The point being, that from my first impressions until recently, Xi’an was a pretty relaxed place to be. I have never felt in need of the advice that was passed on to me when I first arrived in India. There I was told by a few thoughtful and prescient old hands that I should always be aware of looking out for places to retreat to for a few days, or even for the odd week or two.
Whether that place was an isolated beach community, a mountain forest hideaway, a nature reserve, a nice hotel, a temple sanctuary, or just a good bookshop, it was important to find some space and time to escape the intensity of street life in India, which, from time to time, could seep into every pore of your being and every aspect of your thought. (Which is not a criticism by the way). It was advice I took, and it certainly served me well. When I lost sight of it, while moving across the north of India, I suffered.

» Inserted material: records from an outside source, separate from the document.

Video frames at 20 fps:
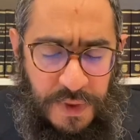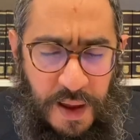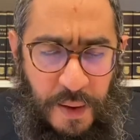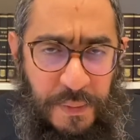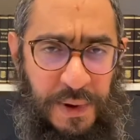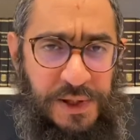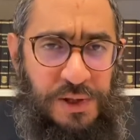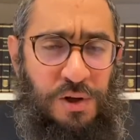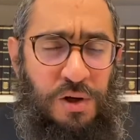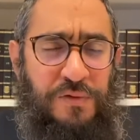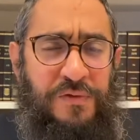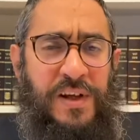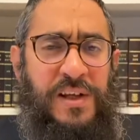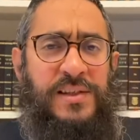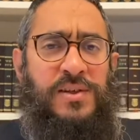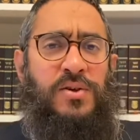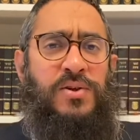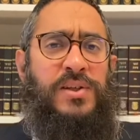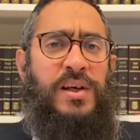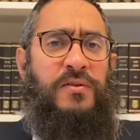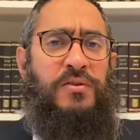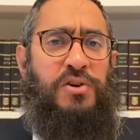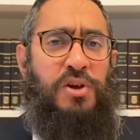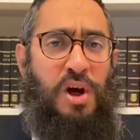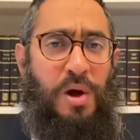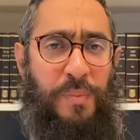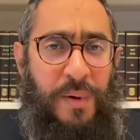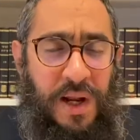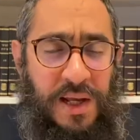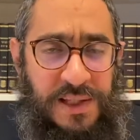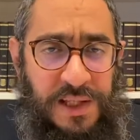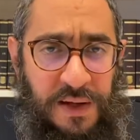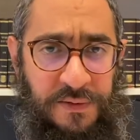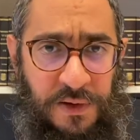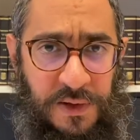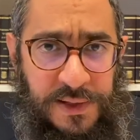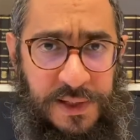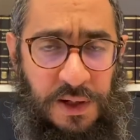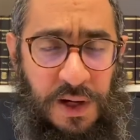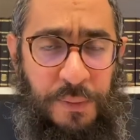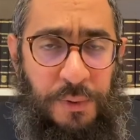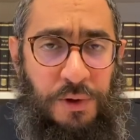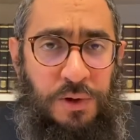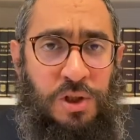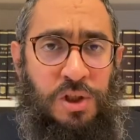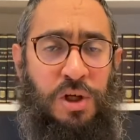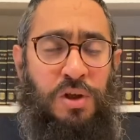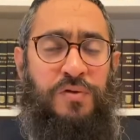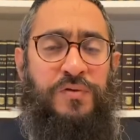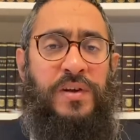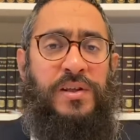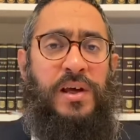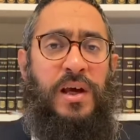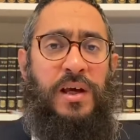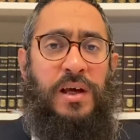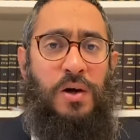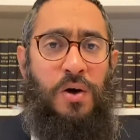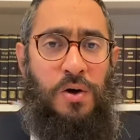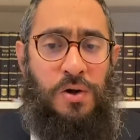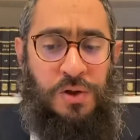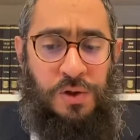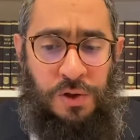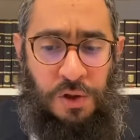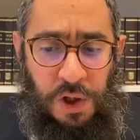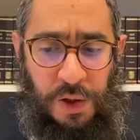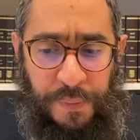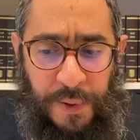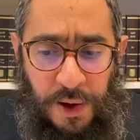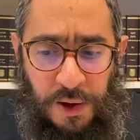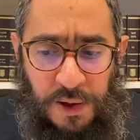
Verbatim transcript: Parce que le fait que le serviteur et pas la servante, ça en apprend déjà du fait qu'il y a écrit Osno et pas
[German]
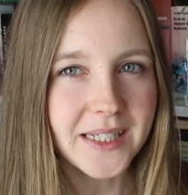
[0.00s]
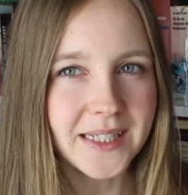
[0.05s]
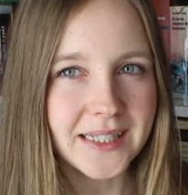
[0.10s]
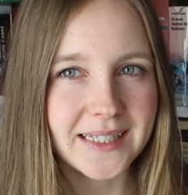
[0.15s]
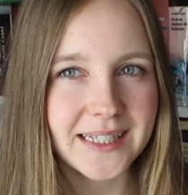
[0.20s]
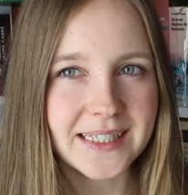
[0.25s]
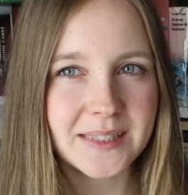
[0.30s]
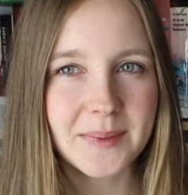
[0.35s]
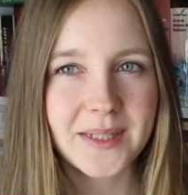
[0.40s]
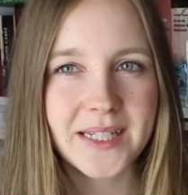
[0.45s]

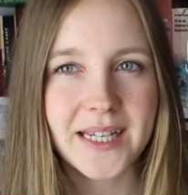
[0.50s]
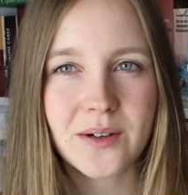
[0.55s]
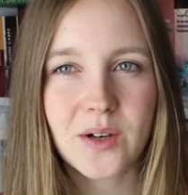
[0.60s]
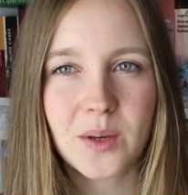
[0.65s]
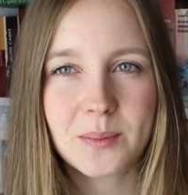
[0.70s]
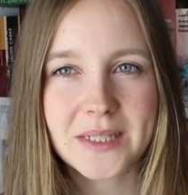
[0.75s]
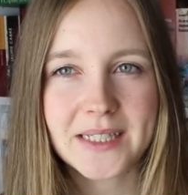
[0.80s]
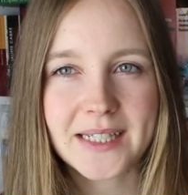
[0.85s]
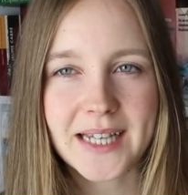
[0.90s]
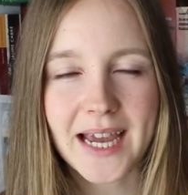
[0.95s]
dass mir der
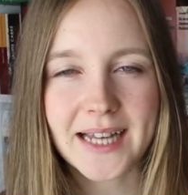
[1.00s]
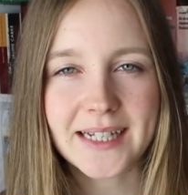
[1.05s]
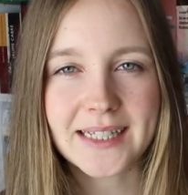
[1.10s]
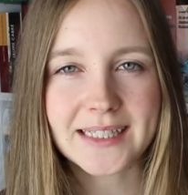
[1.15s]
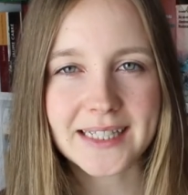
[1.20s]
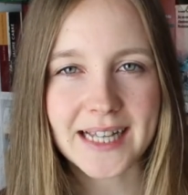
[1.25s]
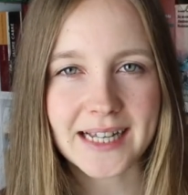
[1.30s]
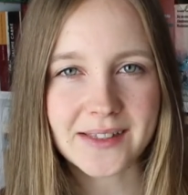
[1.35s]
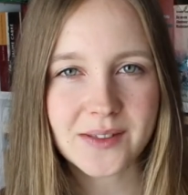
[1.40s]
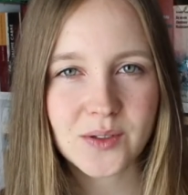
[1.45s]
Kommentar
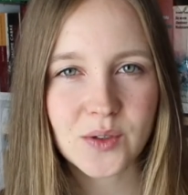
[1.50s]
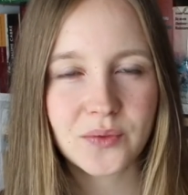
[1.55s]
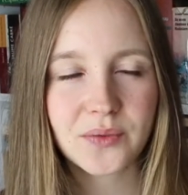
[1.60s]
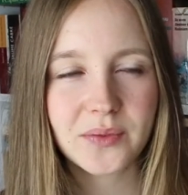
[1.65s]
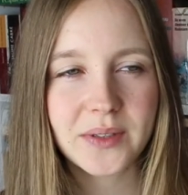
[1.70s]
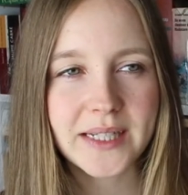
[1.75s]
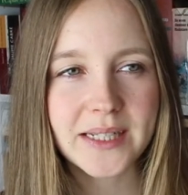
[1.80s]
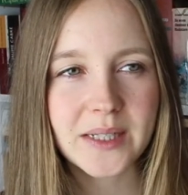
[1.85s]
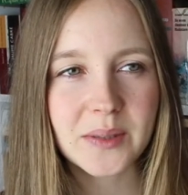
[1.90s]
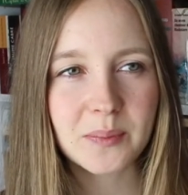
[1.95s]
nicht ganz so
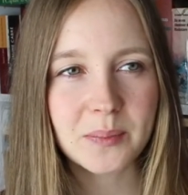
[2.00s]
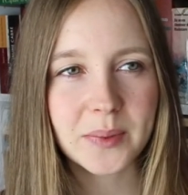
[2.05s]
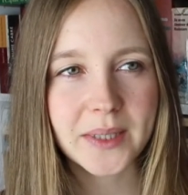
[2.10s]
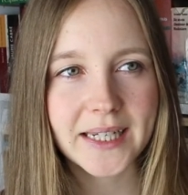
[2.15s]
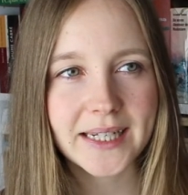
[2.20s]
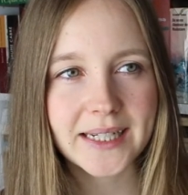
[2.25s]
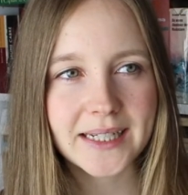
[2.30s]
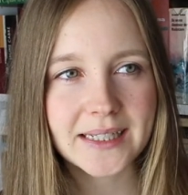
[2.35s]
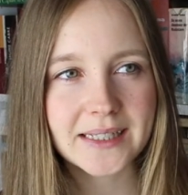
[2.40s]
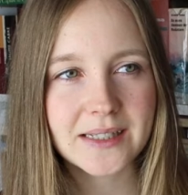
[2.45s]
viel
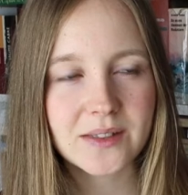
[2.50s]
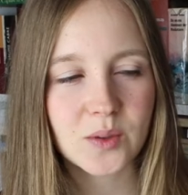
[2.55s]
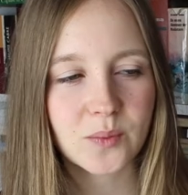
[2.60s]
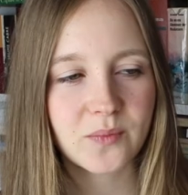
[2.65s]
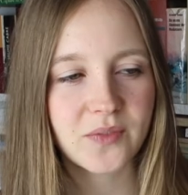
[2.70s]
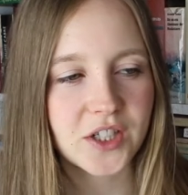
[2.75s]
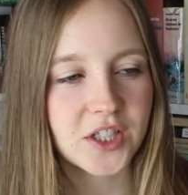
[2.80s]
bringt zum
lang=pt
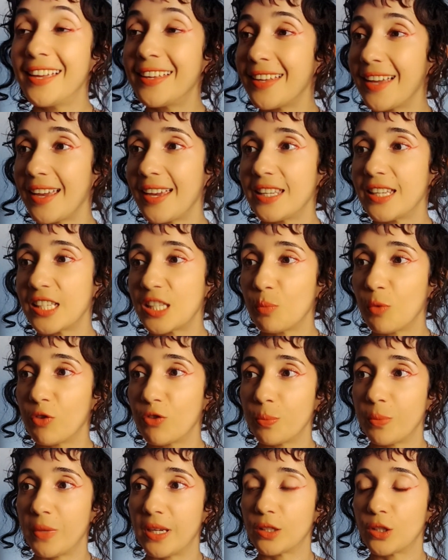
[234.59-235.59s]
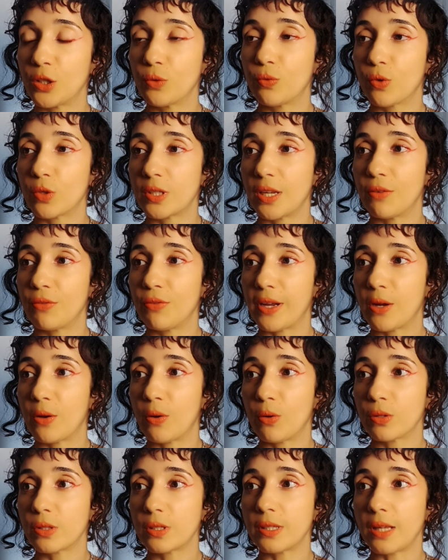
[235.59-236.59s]
E aí, nesse movimento, você vai
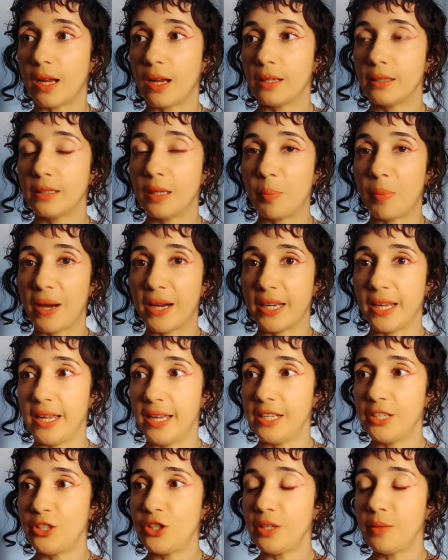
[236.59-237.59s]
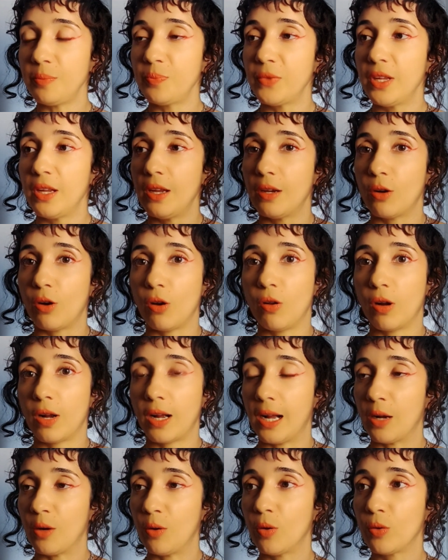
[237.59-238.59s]
encostar na parede,
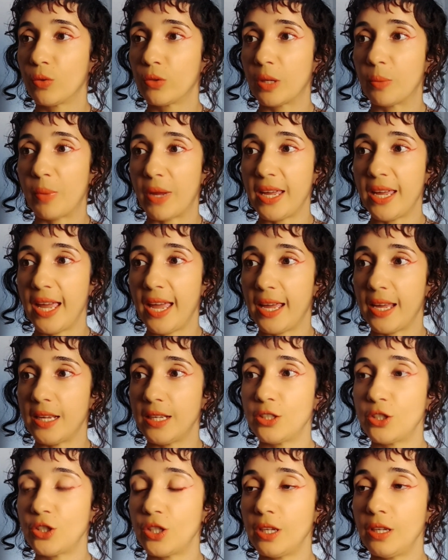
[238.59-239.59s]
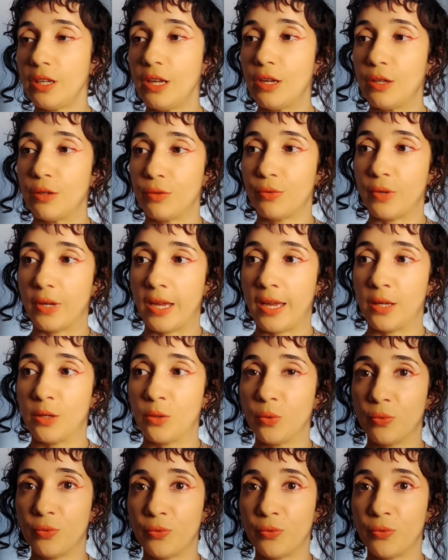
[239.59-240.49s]
colocar a coluna bem rente, é, no,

This isn’t something that I have ever felt applied to life here in Xi’an. My recent re-introduction to Xi’an life, though, has made me re-appraise that perception. Xi’an has by no means reached the epic intensity of daily life in India – it is still so much quieter, cleaner and calmer in comparison, and it does still have a somewhat laid back atmosphere – but there is an indelible mark that a life lived here can now leave on you.
Getting out and about town with the masses in the mornings is to feel the full force of the life changes going on here. Taking a taxi ride around the second ring road, let alone the third, is to get a sense of the scale of the development that is recasting this city. While getting down in amongst the small chéngzhōngcūn(s) at night (city villages), those that still exist, is to really feel the lifeblood of this urban centre. Life here really can grip you.
Before I take a summer sabbatical from life in Xi’an, and from checking into the world wide web, I will throw out a thought on Xi’an that has been nagging at me for a while.
The system here in China where cities are tiered in terms of their level of economic development has never been one I have liked. I have always felt that this system of stratification has sounded insulting, with the comparison it unnaturally makes between first, second, and third tier cities. (And, yes I do understand the reasoning behind the classifications.) Cities such as Xi’an, that are not first tier, are by categorisation inferior.
Xi’an was, in my opinion, always more than just an adjunct to those Chinese metropolises out East; it was a city with its own nature, its own identity and its own pace of life. Classifying Xi’an as second tier was always to say that it wasn’t quite what it could be, that it lacked something, the special something that would make it first tier.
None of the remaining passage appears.